Cultural norms and experiences influence decisions, as well as lived or witnessed experiences. Lived experience is particularly powerful, especially when the consequences are considered painful or harmful. A man with prostate cancer might not consider surgery because a close family member who had surgery experienced persistent urinary and sexual dysfunction. This real-life experience is so powerful that it overrides “rational” arguments. In the age of social media and the Internet, lived experiences might not even be necessary any more to shape opinions; witnessed or vicarious experiences could be just as powerful in shaping opinions.
Medical decisions are distressing and anxiety provoking, especially for serious or life-threatening diseases. The literature is filled with reports from patients who report that a cancer diagnosis, for example, is “like a blow to the head” and that patients are filled with an existential dread, unlike anything they have experienced before (Meyerowitz, Williams, & Gessner, 1987). Although most clinicians postpone a serious discussion of treatment options to a later date, under the assumption that patients would be less distressed, the knowledge that the disease is present is a constant source of distress. It is therefore unavoidable that important decisions are made in an emotion-laden environment.
A case in point is mammography screening among a group of women at high risk for breast cancer.

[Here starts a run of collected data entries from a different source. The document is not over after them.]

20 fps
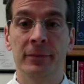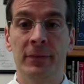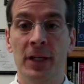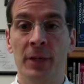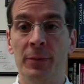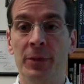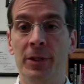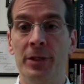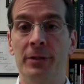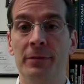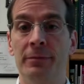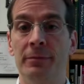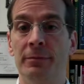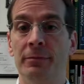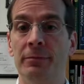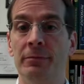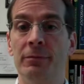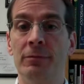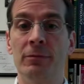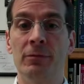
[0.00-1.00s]
I mean,
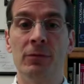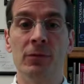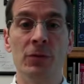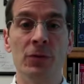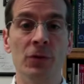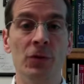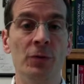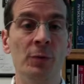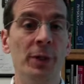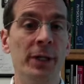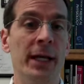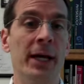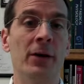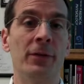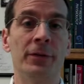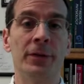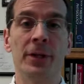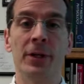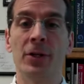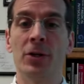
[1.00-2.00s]
you've been
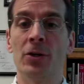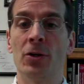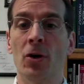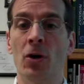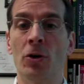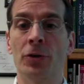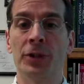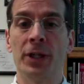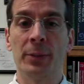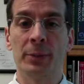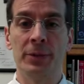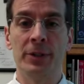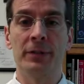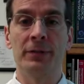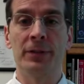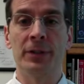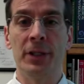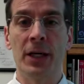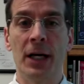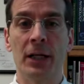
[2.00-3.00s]
out there, all type of
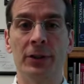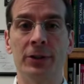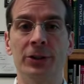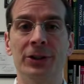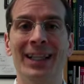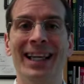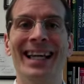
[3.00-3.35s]
different doctors,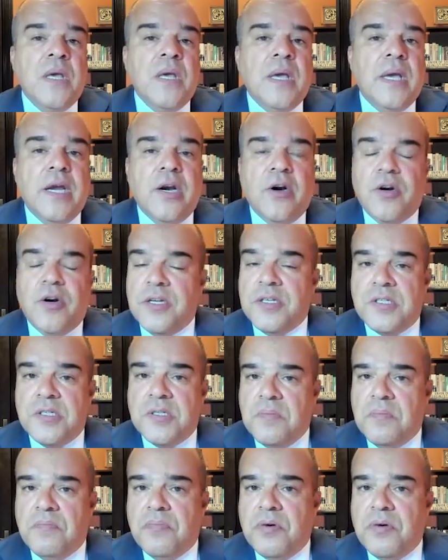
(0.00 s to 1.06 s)

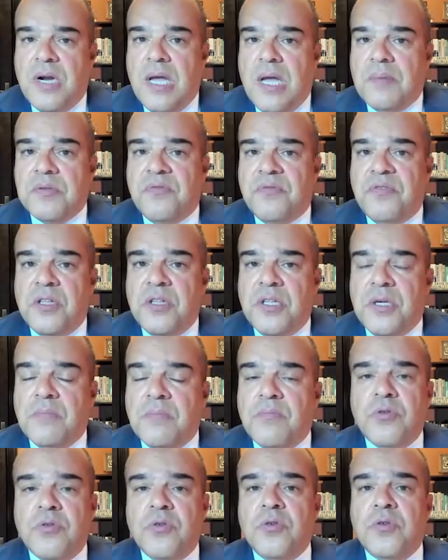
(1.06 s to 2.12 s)
Harris, perhaps feeling
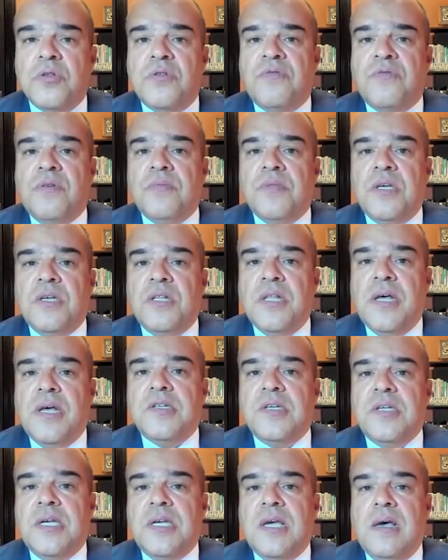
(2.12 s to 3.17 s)
bruised from the
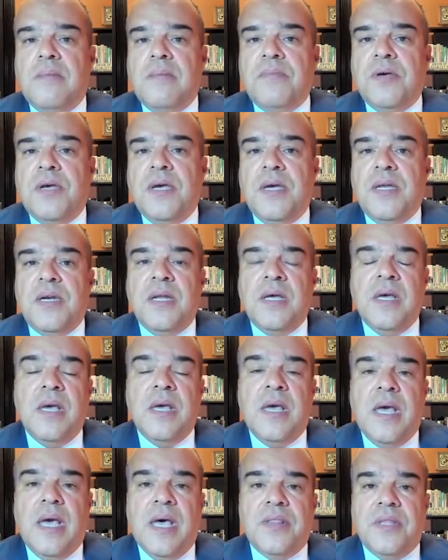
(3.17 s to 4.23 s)
election campaign
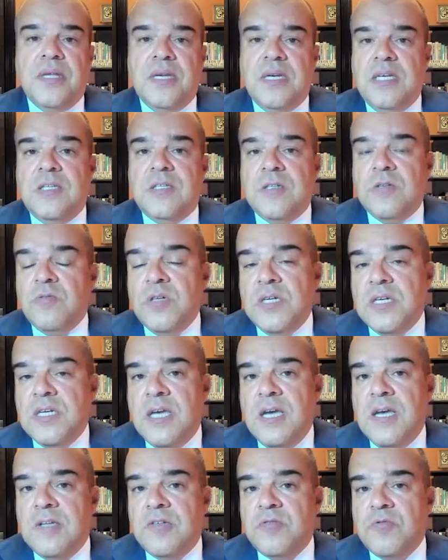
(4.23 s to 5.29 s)
and the need to
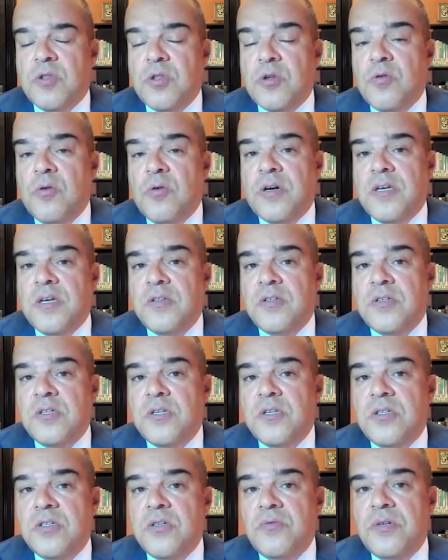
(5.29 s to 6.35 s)
re-engage with core
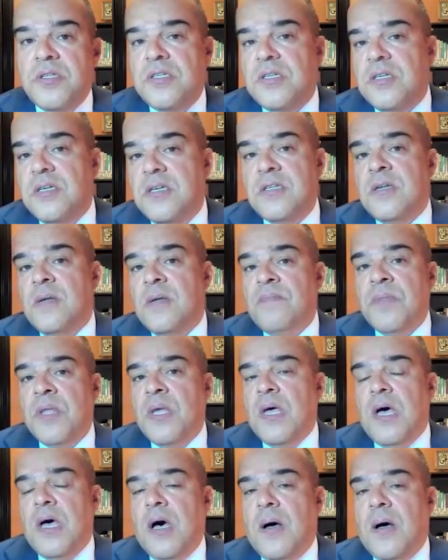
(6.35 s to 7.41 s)
constituencies,
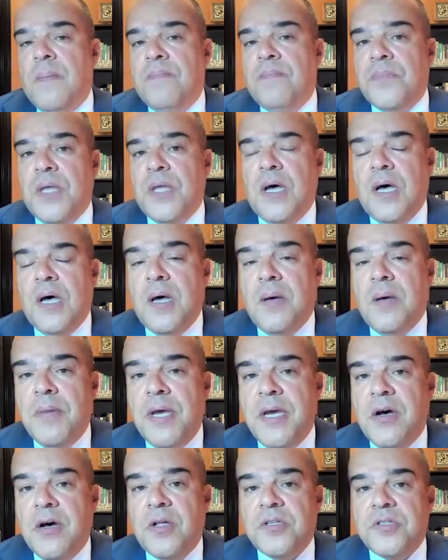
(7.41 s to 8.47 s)

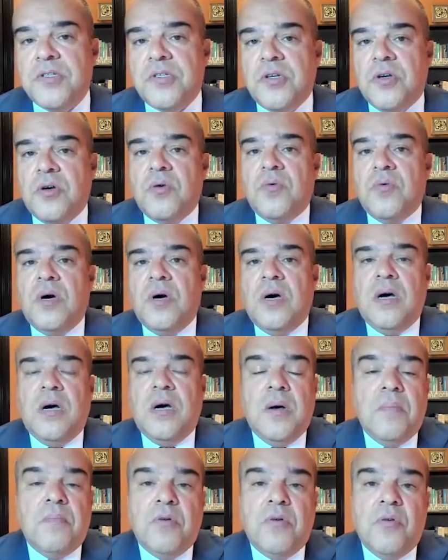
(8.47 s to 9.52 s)
may
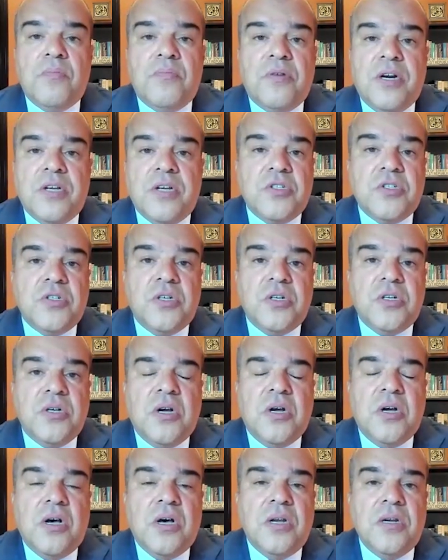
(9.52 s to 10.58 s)
also put pressure
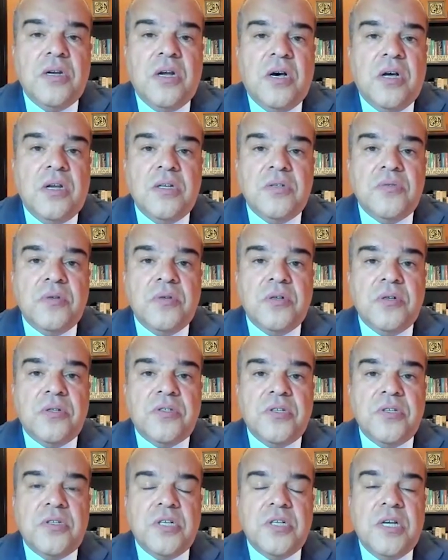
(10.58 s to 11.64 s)
on Israel
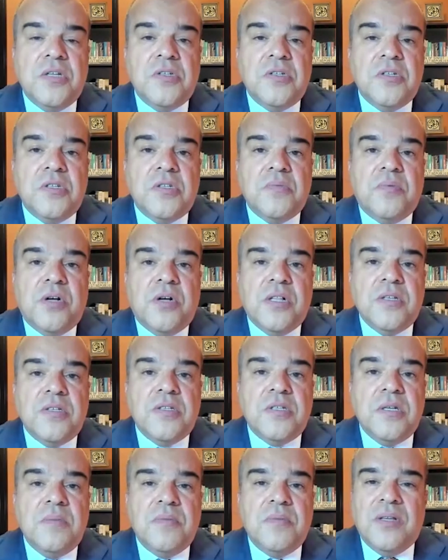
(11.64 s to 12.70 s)
to change its
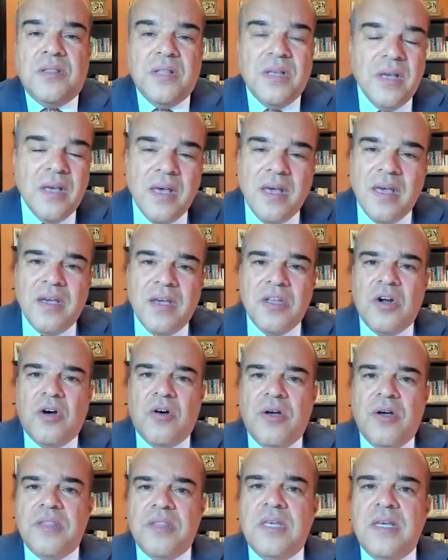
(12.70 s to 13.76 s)
policy. But,
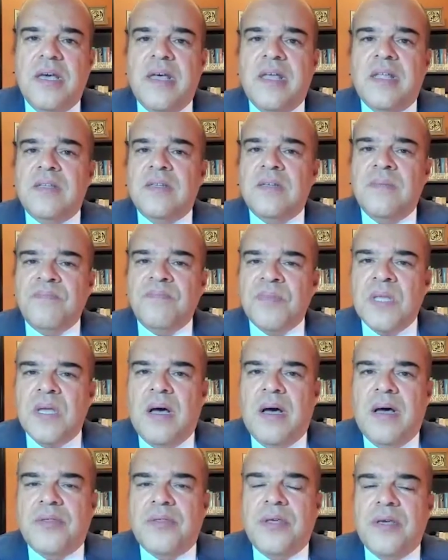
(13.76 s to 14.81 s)
in the end,
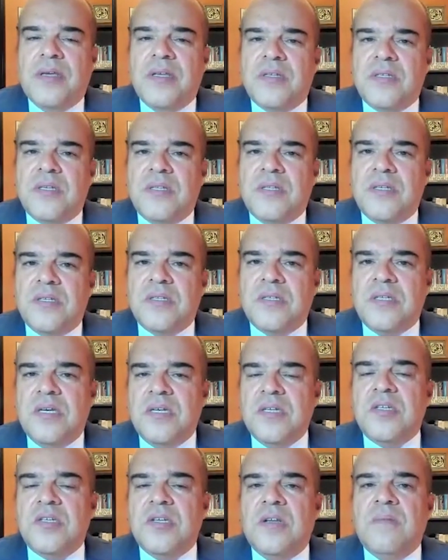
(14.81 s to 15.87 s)
I think it's a
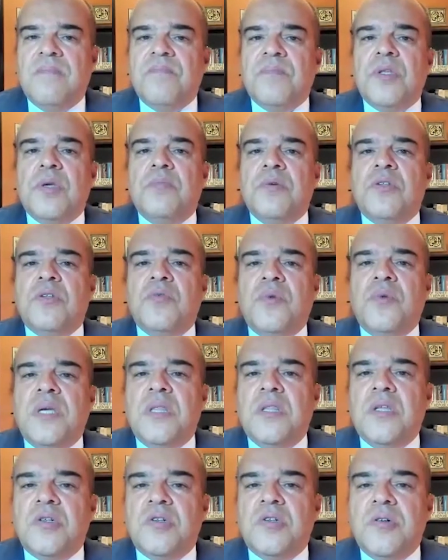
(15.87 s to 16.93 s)
distinction between
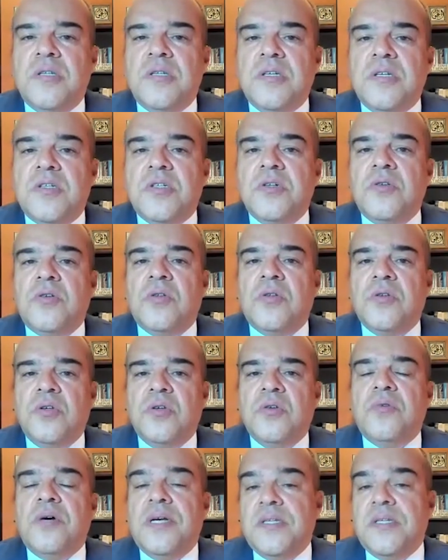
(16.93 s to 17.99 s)
the traditional
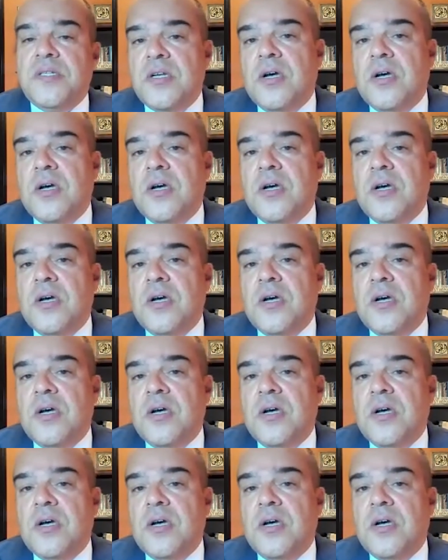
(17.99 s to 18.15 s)
U.S.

In one study (Diefenbach, Miller, & Daly, 1999), women with a first degree relative diagnosed with breast cancer received genetic counseling and the recommendation to obtain a mammogram within a year. At study entry, participants were asked how worried they were about breast cancer and how likely it would be that they would be diagnosed with breast cancer in their lifetime. Mammography uptake a year later was predicted by age, education, risk perception, and worry; without worry in the model, higher risk perceptions of breast cancer were predictive of greater uptake. However with worry in the model, risk perception became non-significant, indicating that worry about cancer was the stronger predictor. Hence, the mammography decision was driven by the “hot” emotional fear of cancer and not the “cold” cognitive risk perception. Clearly, emotions influence decisions, but they are not part of any SDM model.
The move from a paternalistic to a shared decision making model is clearly a positive development. However, the exclusive focus on increasing patient knowledge as the single most important factor in decision making appears misguided. Many heuristics and biases impact information processing, as do cultural and experiential factors as well as the emotional context of the disease and its treatment. All exert powerful influences in the decision-making process. We challenge researchers working in the science of medical decision making to develop and evaluate new comprehensive theoretical models to guide the next iteration of interventions.